From the Executive Director

Our Commitments – Making A Difference

Ed Liebow

Looking back over the many things that we have accomplished together in 2019, one thing is crystal clear: the future is rushing towards us at breakneck speed, presenting opportunities and challenges for adapting to change that test and strengthen our resilience as an organization. What does our future look like from this vantage point?

Our future is interconnected We are hard at work strengthening our partnerships around the world and in the US. We collaborated successfully with the Canadian Anthropology Society / société canadienne d’anthropologie (CASCA) in holding Annual Meeting. The Open Anthropology Research Repository (OARR) was launched thanks to the policy guidance of our international / interorganizational advisory group and the technical support of our publishing partner, Wiley-Blackwell. We hosted a summit in collaboration with 14 anthropological associations committed to preventing sexual harassment and assault in the profession.
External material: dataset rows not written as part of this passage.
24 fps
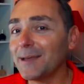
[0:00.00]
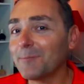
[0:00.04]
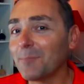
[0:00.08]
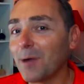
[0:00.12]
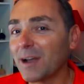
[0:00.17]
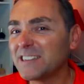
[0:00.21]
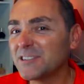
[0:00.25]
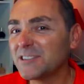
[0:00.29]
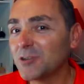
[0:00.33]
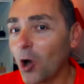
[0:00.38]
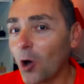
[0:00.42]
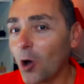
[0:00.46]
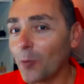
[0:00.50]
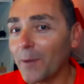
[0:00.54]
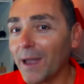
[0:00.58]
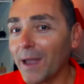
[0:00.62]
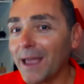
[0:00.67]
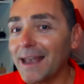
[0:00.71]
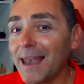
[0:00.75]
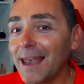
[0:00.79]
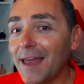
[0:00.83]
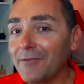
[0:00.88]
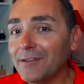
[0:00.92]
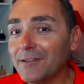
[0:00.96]
my top
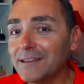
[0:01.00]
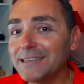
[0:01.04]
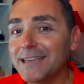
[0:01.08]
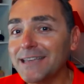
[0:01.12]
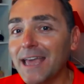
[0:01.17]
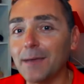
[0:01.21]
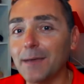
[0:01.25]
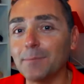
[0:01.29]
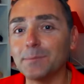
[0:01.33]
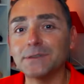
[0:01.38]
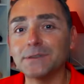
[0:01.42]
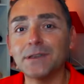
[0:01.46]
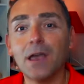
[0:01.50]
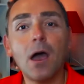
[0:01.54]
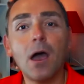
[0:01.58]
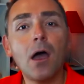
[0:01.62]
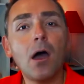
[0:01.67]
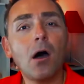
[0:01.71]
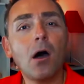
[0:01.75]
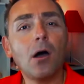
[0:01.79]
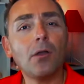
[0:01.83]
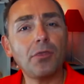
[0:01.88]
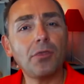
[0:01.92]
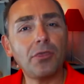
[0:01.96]
11 tips
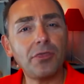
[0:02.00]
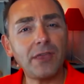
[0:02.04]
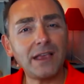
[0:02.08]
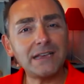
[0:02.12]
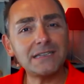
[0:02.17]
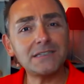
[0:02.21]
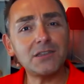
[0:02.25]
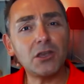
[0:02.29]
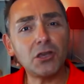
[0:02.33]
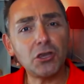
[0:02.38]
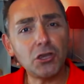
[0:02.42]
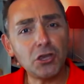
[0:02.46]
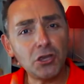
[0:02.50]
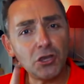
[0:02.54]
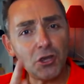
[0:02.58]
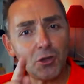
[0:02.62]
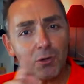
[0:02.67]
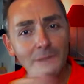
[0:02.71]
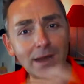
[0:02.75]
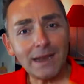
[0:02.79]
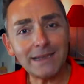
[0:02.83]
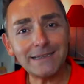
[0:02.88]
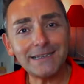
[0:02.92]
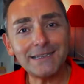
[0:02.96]
on things that
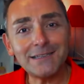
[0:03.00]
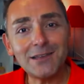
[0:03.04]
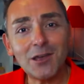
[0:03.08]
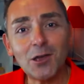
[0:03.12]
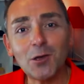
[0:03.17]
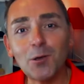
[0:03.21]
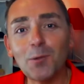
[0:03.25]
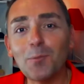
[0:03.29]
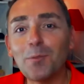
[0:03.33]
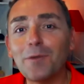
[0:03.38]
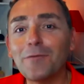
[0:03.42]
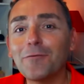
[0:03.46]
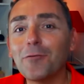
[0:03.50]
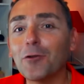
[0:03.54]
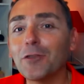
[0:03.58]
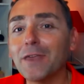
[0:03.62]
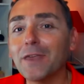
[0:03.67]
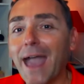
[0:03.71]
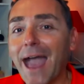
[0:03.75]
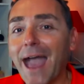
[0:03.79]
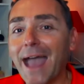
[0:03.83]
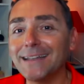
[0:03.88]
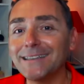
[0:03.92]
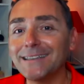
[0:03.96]
you need to do before
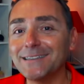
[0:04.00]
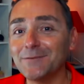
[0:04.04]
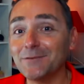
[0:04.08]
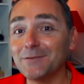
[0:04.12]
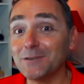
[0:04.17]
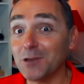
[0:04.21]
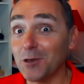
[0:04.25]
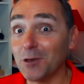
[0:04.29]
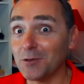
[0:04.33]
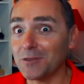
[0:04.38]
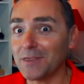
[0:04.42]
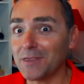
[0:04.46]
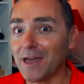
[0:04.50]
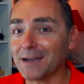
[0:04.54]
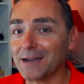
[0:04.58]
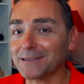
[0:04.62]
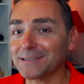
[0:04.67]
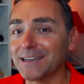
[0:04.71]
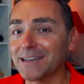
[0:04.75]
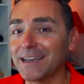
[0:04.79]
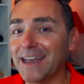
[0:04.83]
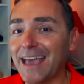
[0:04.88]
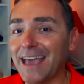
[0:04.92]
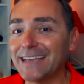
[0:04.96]
the end of
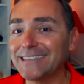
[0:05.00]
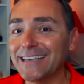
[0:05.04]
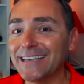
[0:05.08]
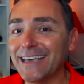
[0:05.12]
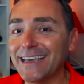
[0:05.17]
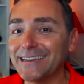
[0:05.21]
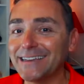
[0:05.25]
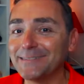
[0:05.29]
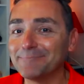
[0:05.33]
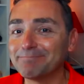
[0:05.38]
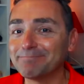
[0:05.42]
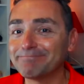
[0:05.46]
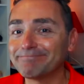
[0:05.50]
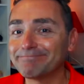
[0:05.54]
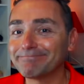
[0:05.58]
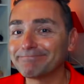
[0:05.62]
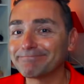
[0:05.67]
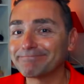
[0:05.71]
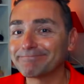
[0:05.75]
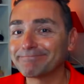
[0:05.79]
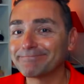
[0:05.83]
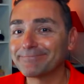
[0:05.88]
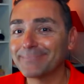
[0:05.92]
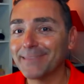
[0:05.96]
2018.
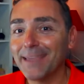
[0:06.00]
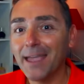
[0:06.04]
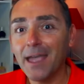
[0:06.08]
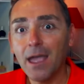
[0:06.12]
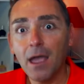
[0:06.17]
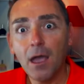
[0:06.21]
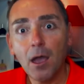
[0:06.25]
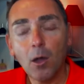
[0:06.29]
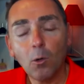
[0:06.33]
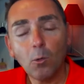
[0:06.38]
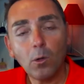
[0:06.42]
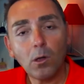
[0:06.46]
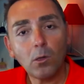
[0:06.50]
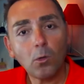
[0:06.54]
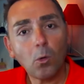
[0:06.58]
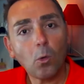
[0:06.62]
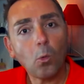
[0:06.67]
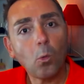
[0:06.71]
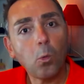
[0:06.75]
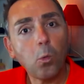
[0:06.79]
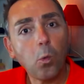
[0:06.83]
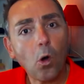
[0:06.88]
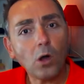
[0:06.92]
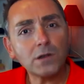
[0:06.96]
Well,
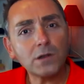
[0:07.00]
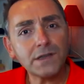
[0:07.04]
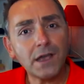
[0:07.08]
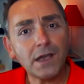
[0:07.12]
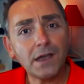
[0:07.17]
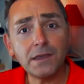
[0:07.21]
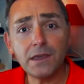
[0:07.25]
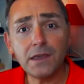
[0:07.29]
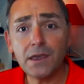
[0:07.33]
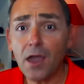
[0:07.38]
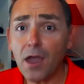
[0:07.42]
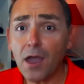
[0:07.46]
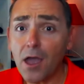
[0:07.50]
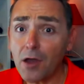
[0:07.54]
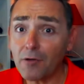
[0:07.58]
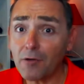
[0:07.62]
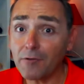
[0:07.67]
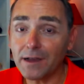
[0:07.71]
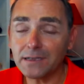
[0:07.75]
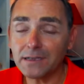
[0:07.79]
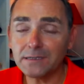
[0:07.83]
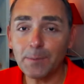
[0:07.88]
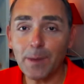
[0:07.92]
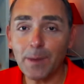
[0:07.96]
what a
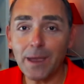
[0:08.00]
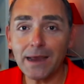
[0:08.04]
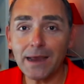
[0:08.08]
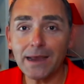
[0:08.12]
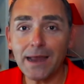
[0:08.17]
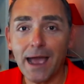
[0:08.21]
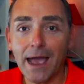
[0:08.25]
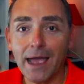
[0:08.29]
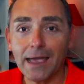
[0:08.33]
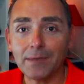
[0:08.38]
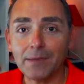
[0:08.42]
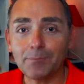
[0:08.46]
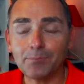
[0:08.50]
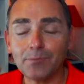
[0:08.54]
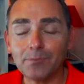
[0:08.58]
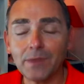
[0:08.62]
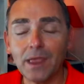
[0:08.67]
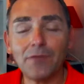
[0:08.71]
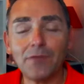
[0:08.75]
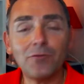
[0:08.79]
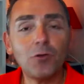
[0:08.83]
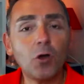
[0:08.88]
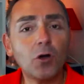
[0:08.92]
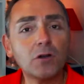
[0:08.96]
year it's been, eh?
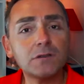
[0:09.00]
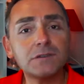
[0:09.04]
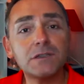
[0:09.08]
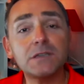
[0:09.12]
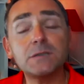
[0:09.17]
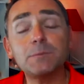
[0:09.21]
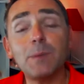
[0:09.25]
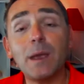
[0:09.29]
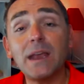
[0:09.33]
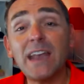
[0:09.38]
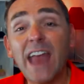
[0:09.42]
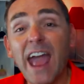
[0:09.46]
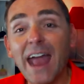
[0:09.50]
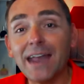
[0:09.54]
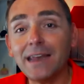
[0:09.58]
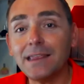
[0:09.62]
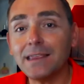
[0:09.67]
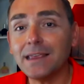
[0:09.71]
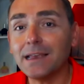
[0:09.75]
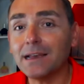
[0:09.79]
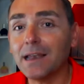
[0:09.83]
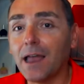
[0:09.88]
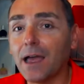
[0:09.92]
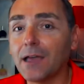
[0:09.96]
If yours has been
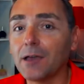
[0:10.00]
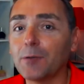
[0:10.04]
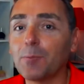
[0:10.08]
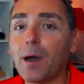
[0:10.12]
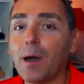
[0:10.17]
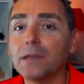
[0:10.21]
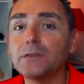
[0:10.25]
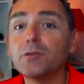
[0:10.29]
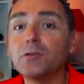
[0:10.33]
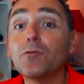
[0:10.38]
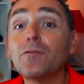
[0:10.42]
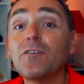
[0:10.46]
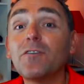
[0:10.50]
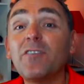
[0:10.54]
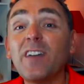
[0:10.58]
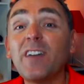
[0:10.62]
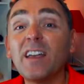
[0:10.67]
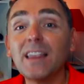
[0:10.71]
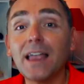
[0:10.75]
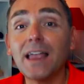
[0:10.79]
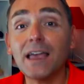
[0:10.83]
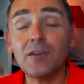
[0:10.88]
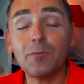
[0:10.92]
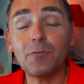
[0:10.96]
anything like mine, you'll
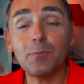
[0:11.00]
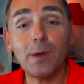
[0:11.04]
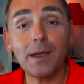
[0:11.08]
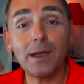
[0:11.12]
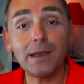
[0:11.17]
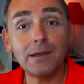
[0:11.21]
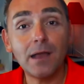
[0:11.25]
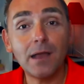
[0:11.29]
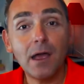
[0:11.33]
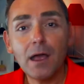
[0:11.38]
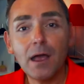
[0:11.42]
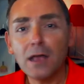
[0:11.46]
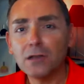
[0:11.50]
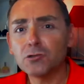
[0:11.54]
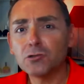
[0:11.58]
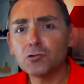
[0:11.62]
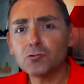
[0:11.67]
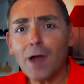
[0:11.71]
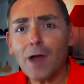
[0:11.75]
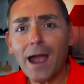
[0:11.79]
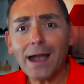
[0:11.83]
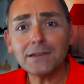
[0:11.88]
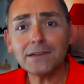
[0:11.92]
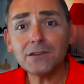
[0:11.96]
feel like you've been
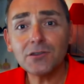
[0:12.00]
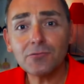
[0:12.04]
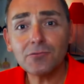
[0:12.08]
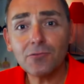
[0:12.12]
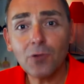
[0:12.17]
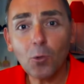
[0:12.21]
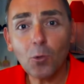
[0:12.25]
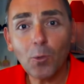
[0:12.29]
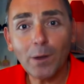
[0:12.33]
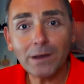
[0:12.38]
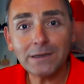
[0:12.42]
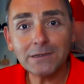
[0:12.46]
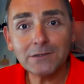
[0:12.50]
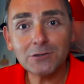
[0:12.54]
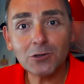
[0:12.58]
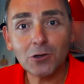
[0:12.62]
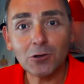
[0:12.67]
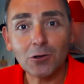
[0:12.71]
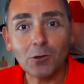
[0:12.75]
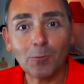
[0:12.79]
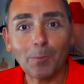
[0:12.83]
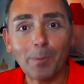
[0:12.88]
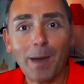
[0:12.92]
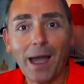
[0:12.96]
dragged through a wind
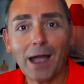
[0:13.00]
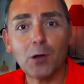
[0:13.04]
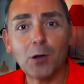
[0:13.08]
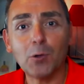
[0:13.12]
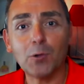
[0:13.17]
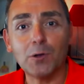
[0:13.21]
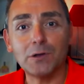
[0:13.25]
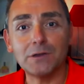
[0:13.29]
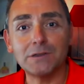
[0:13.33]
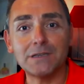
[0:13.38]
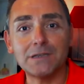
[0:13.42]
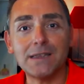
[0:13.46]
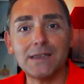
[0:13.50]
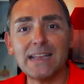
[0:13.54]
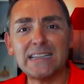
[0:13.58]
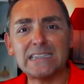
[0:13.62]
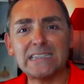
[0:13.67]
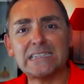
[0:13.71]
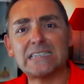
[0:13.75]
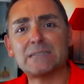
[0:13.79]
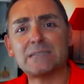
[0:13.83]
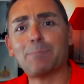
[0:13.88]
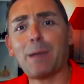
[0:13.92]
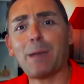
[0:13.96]
tunnel backwards and then
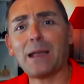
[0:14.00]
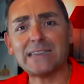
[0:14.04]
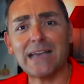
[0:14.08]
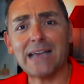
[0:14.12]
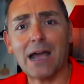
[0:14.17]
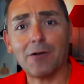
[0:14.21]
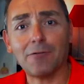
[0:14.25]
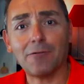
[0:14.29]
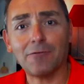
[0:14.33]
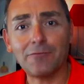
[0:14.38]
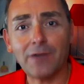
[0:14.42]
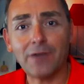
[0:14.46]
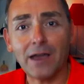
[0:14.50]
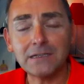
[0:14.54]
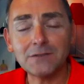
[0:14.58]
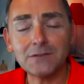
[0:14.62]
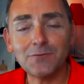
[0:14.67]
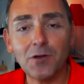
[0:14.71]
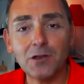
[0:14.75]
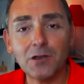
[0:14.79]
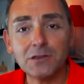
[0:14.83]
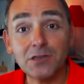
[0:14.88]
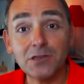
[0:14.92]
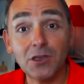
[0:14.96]
spat out face
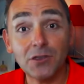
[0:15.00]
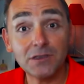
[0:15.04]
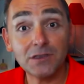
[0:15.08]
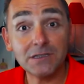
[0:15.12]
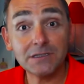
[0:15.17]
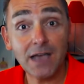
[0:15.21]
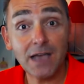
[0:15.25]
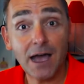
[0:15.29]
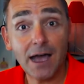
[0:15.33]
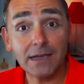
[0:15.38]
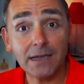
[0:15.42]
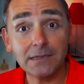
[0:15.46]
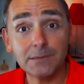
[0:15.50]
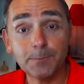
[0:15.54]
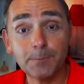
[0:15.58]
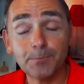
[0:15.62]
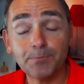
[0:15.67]
first the other side.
And we continue to work with the National Humanities Alliance, the Consortium of Social Science Associations, the Coalition for American Heritage Preservation, the American Association for the Advancement of Science’s Coalition on Science and Human Rights, and Scholars At Risk, among others, on advancing public support for research and scholarship, protecting heritage resources and heading off threats to academic freedom.

Our future is “open” The repository’s launch is just one step on the pathway to an open future. “Open” includes access to published research findings for all who wish to see them (in a sustainable way that preserves quality and the breadth of content), and also open data (if you have the data available and can share them, we want them to be shared), open collaborations (which will propel us forward with our ambitious diversity, equity, inclusion and accessibility aspirations), open practices (as someone once said about sunlight, transparency through our beefed-up Anthropology Information Central works well as a disinfectant), and open recognition (when we celebrate our members’ accomplishments and recognize their service, we all gain by association).

Our future is “hybrid” We are convinced that technological affordances can help us build a hybrid suite of meetings and conferences program, and thanks to nudging from key sections and the student members of our programmatic advisory and advocacy committee, 2019’s Annual Meeting featured a Board-supported pilot test of a virtual attendance option. The potential for extending affordable access to members who might otherwise not take part is promising, as is the potential for reducing the annual meeting’s carbon footprint. Virtual is not a substitute for face-to-face interaction when it comes to the meeting’s central focus on scholarly exchange and professional development, but it shows sufficient promise as a valuable addition to our overall offerings and the Board has approved an expanded pilot for 2020. 

Our future is the embodiment of excellence We will continue to be guided by the highest expectations for scholarly rigor, innovation, and relevance. In 2019, we supported members who are interested in bringing commentary informed by research and scholarship to broader audiences, and will expand the Association’s involvement in The OpEd Project again in 2020. Our public education initiative has found a long-term home for the third version of the RACE: Are We So Different? exhibition, and plans for a 2021 launch have advanced considerably for World on the Move: 250,000 Years of Human Migration, in partnership with the Smithsonian, the American Library Association, and the Goethe-Institut. 2019 has affirmed how people count on us to set standards for quality and responsible professional conduct, helping to sort through the cacophony of loud, polemical voices. Whether the question is one of how to understand and shape equitable behavioral and institutional change when faced with infectious disease outbreaks for which there are no proven medical therapies, learning the lessons of resilience and adaptation when faced with slow-onset hazards driven by global environmental change, highlighting how practically everyone has a migration and/or displacement story somewhere in their family history, advocating for the protection and preservation of cultural heritage resources, or reinforcing with our scholarship of how “race” is the child of racism, and not the other way around – we have shown time and again how to walk the talk of excellence. In 2019, we have used our convening power to bring department leaders together to share promising approaches to advancing the field, and will do so again in 2021. 

In brief, we have been actively working to be prepared to meet the future as it rushes towards us, more convinced than ever that anthropology, through our research, scholarship, and application, can be a force for good in the world. We are equally convinced that the Association has an important role to play in advancing the field. And we are ever grateful for the support that you, our members and supporters, provide through your service, advice, and financial contributions. Please accept my thanks and best wishes for the coming year.